The films come pouring out of Hollywood in their thousands, and out of the English and Continental studios in their hundreds. No layman can see them all, but no one can afford to miss the significant ones. Hence the importance of listening to Mr. Atkinson’s expert and witty reviews of current productions in his fortnightly talks.

Atkinson’s Seen on the Screen was broadcast up to the end of the decade. At the same time, Savoy Hill also played host to the twenty-five-year-old film enthusiast, upcoming director, and son of a former Prime Minister, Anthony Asquith. Between 30 September and 4 December 1927, Asquith gave a series of five lectures on The Art of the Cinema.

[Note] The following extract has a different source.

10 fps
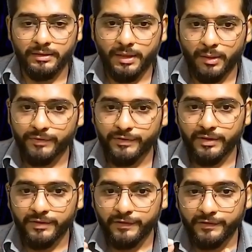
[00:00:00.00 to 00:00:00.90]
There was
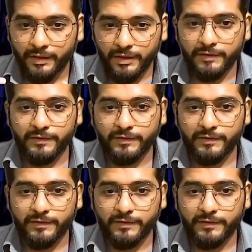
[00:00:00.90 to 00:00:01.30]
a sudden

According to the accompanying programme notes published by the BBC, his first talk began by asking:

What is a film? Is it a genuine artistic medium? Or is it, like Broadcasting, just a way of bringing novels, plays or the latest news before a larger audience without changing their character – a sort of visual railway service for the art of literature and drama?

It seems that radio offered Asquith and his listeners another point of comparison (along with literature and drama) for understanding how cinema worked and what it could be. This comparison was surely going to be even more important with the transition to sound films that was then underway, and which would be more-or-less complete by the start of the 1930s.

There were other visitors from filmland, too. In his mammoth history of British broadcasting, Asa Briggs mentions that other ‘big names’ who featured in the BBC’s early output included the film-star cowboy Tom Mix, as well as Douglas Fairbanks and Mary Pickford. If that’s right, the wires and microphones of Savoy Hill would have given these Hollywood performers a taste of things to come in the era of the ‘talkies’.

BBC technicians at work in the 1920s

The BBC left Savoy Hill in May 1932 to move to their new purpose-built premises at Broadcasting House. The building now belongs to the Institute of Engineering and Technology (the successors of the IEE).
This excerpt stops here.